(Stored items)
+++

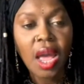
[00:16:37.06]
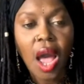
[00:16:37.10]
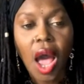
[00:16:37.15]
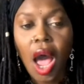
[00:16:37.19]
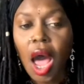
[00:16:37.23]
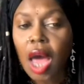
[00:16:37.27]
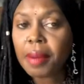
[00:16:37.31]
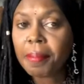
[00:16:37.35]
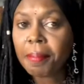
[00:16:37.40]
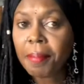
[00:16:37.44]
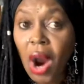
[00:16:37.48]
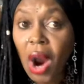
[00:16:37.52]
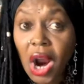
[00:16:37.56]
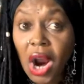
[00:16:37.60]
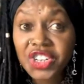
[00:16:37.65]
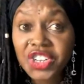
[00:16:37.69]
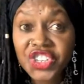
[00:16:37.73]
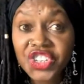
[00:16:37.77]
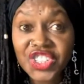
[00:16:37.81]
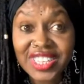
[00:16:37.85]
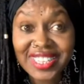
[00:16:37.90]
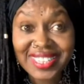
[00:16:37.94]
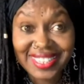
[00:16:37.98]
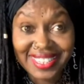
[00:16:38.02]
On
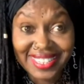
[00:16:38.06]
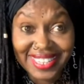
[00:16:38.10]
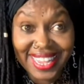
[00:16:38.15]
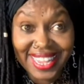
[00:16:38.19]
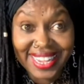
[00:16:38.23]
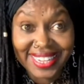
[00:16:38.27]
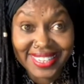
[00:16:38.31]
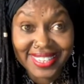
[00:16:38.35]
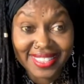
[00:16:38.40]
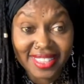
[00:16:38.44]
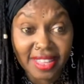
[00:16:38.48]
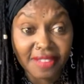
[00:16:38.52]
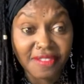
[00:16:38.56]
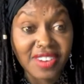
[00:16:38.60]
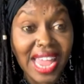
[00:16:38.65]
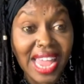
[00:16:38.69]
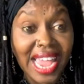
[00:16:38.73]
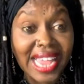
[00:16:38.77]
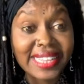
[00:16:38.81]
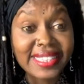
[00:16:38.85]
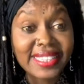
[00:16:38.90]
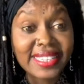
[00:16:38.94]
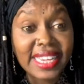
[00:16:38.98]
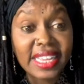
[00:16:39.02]
March the 6th of
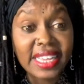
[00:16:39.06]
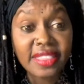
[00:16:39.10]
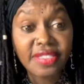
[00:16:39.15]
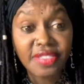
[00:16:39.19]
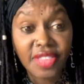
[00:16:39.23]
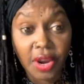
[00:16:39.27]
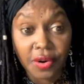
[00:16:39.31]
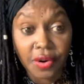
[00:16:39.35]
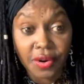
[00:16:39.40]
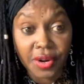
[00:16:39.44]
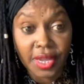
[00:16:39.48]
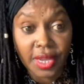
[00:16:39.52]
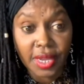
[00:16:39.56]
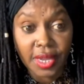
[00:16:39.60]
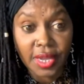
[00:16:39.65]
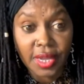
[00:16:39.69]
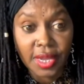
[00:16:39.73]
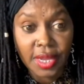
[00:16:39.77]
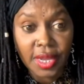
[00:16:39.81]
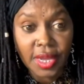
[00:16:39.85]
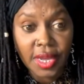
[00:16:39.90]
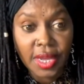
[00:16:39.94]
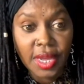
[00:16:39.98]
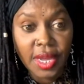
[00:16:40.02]
1930,
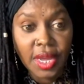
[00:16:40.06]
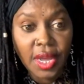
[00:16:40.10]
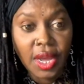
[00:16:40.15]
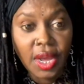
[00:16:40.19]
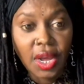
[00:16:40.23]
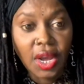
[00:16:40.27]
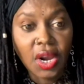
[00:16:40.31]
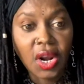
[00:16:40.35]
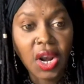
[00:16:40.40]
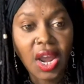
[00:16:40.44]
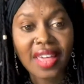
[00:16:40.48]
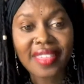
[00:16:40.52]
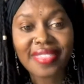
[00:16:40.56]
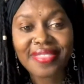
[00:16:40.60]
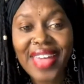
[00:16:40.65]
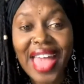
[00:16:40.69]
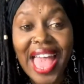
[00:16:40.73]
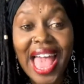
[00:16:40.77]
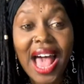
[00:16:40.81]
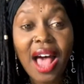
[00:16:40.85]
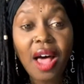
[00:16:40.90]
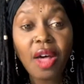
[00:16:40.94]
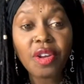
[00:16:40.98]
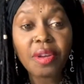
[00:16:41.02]

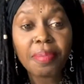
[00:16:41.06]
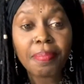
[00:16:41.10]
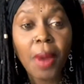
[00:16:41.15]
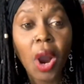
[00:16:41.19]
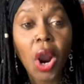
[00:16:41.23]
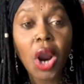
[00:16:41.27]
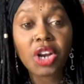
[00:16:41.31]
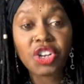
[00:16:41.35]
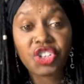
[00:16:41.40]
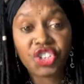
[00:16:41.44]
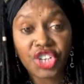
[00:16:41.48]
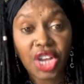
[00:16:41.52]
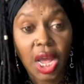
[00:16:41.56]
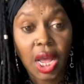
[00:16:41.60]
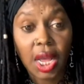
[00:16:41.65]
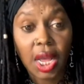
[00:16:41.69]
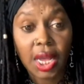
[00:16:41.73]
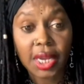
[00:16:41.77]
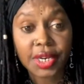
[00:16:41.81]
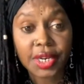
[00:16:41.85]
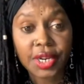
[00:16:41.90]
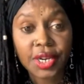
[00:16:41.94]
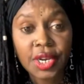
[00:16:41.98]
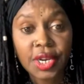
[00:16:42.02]
Clothilde
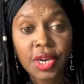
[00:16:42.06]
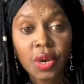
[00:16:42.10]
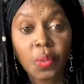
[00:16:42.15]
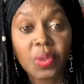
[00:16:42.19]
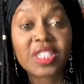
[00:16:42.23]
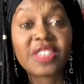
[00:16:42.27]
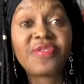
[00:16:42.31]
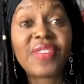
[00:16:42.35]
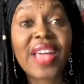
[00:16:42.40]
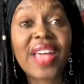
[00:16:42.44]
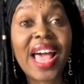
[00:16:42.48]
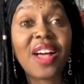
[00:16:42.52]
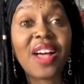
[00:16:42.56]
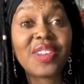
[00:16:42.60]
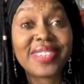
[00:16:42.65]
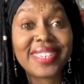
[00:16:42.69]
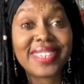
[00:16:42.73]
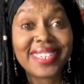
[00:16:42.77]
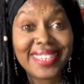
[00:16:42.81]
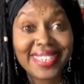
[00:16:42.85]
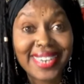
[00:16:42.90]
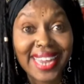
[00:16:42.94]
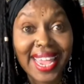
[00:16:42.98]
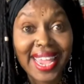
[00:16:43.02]
Marchand was
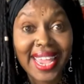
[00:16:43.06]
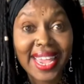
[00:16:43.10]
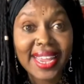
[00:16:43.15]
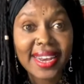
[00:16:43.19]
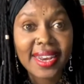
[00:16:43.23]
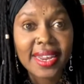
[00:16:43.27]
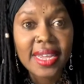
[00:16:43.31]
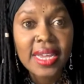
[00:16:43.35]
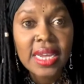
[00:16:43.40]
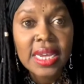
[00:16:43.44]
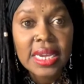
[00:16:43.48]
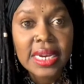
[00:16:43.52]
found dead.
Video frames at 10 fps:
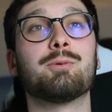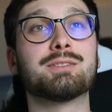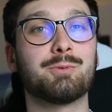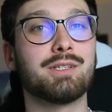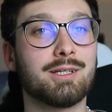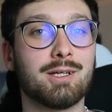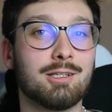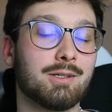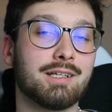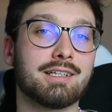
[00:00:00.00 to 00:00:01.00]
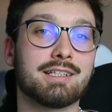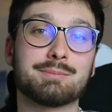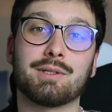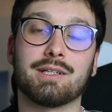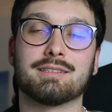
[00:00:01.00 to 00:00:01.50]
it was a really good learning
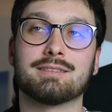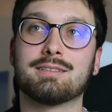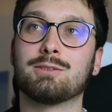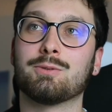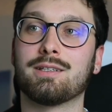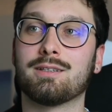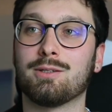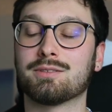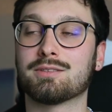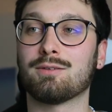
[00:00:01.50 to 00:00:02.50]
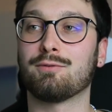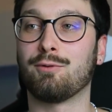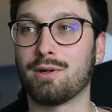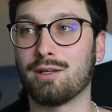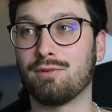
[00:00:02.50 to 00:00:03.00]
experience doing those
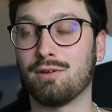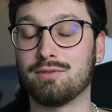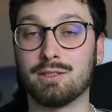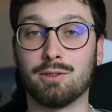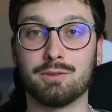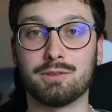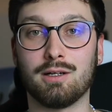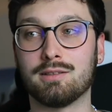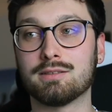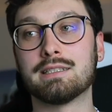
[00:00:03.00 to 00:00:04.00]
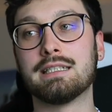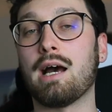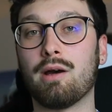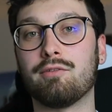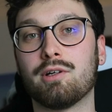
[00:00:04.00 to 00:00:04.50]
40-50 cold calls.
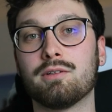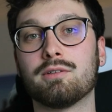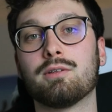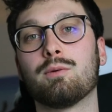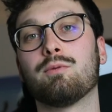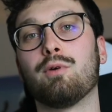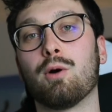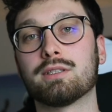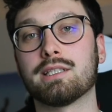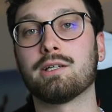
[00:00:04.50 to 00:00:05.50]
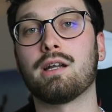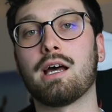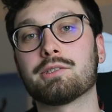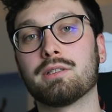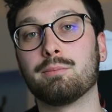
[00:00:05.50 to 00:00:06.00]
However, focusing on
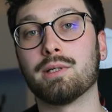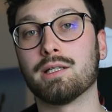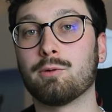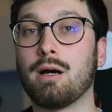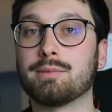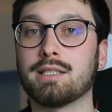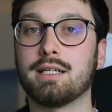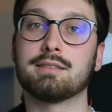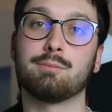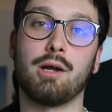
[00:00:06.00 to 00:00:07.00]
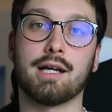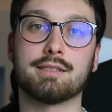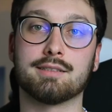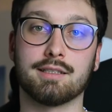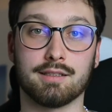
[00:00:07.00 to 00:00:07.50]
actually building websites and
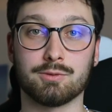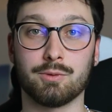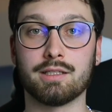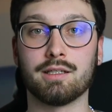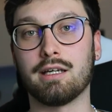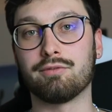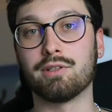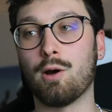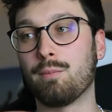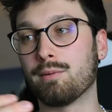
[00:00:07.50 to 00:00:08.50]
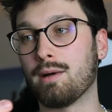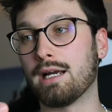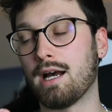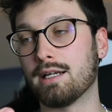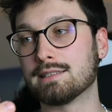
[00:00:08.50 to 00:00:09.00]
practicing this week definitely opened my
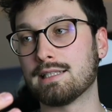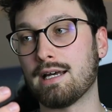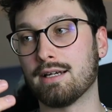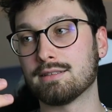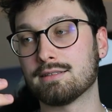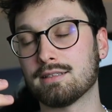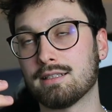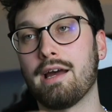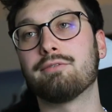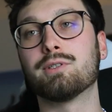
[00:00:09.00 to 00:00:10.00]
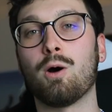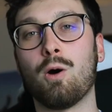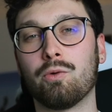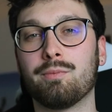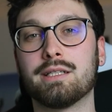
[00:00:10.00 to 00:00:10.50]
eyes that I have to
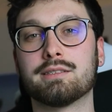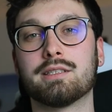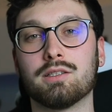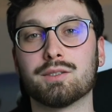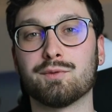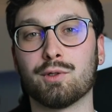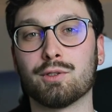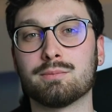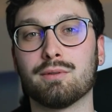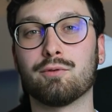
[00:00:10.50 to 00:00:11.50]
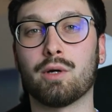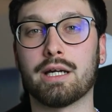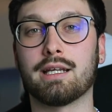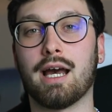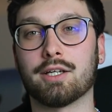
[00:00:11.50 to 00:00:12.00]
hone my skills first before I
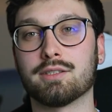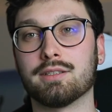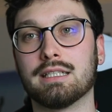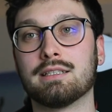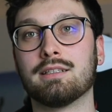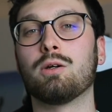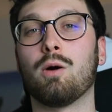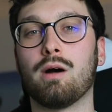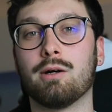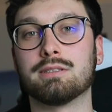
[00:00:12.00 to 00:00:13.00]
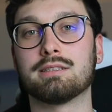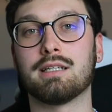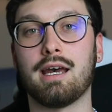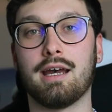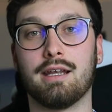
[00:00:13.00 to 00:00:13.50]
can actually go out
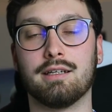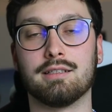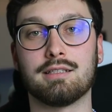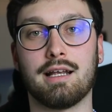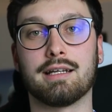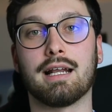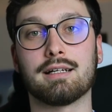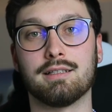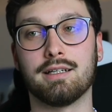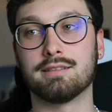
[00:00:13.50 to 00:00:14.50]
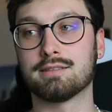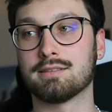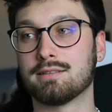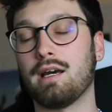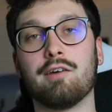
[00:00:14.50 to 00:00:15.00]
and get clients.
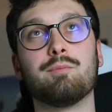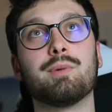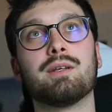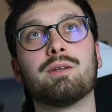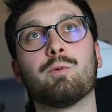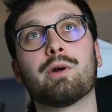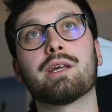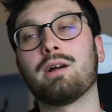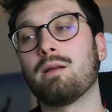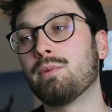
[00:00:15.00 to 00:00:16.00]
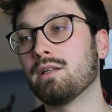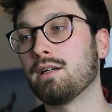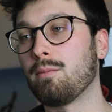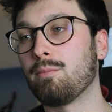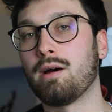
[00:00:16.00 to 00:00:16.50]
I've been working on building
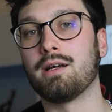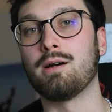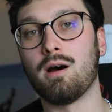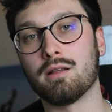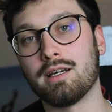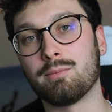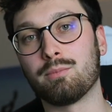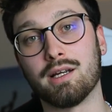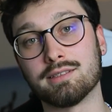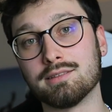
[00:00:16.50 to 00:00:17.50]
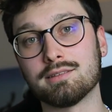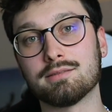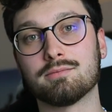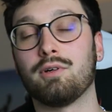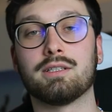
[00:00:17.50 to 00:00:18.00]
up my online presence.
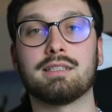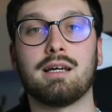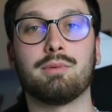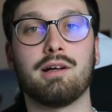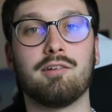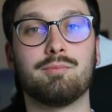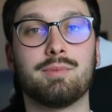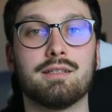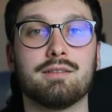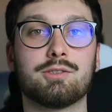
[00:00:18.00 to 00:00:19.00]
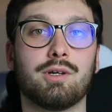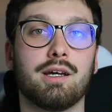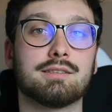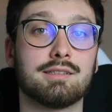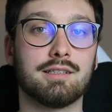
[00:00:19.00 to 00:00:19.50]
For example, I've been
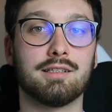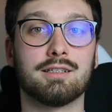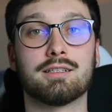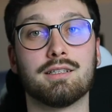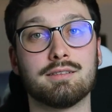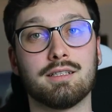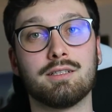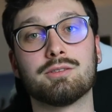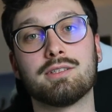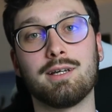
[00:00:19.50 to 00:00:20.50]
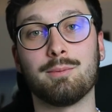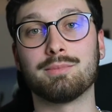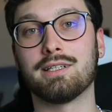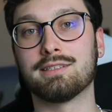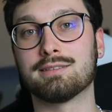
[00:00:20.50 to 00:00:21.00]
trying to continuously
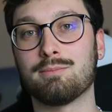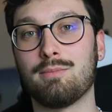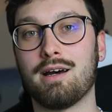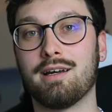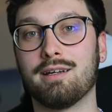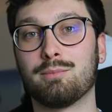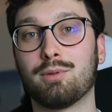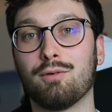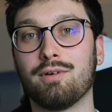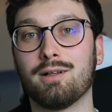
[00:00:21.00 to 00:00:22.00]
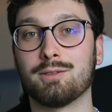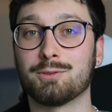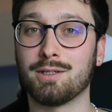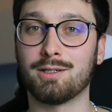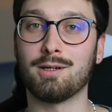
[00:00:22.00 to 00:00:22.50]
update my profile on
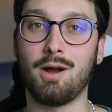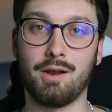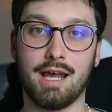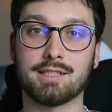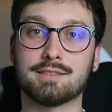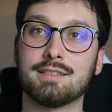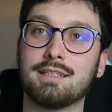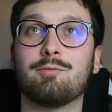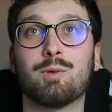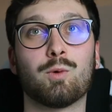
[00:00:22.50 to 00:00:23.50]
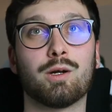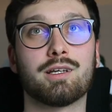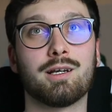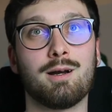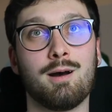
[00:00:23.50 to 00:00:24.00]
Twitter, on X. I've been
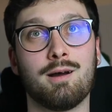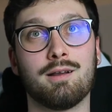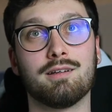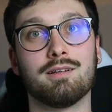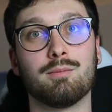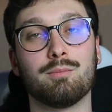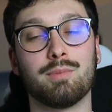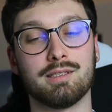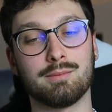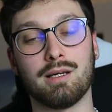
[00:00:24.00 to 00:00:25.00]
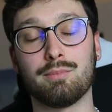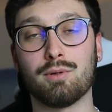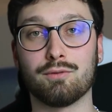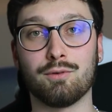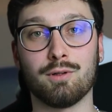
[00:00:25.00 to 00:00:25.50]
working on building my
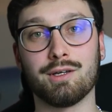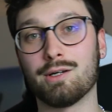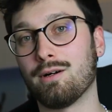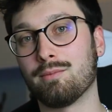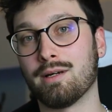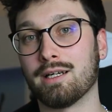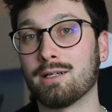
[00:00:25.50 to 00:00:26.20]
portfolio on my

+++

YOUR OBJECTIVE:
What's needed is an exact copy of the lines above from the one with "[00:16:38.90]" through the one with "[00:16:39.81]", both included; the pictures stay out.

ANSWER SPACE:
[00:16:38.90]
[00:16:38.94]
[00:16:38.98]
[00:16:39.02]
March the 6th of
[00:16:39.06]
[00:16:39.10]
[00:16:39.15]
[00:16:39.19]
[00:16:39.23]
[00:16:39.27]
[00:16:39.31]
[00:16:39.35]
[00:16:39.40]
[00:16:39.44]
[00:16:39.48]
[00:16:39.52]
[00:16:39.56]
[00:16:39.60]
[00:16:39.65]
[00:16:39.69]
[00:16:39.73]
[00:16:39.77]
[00:16:39.81]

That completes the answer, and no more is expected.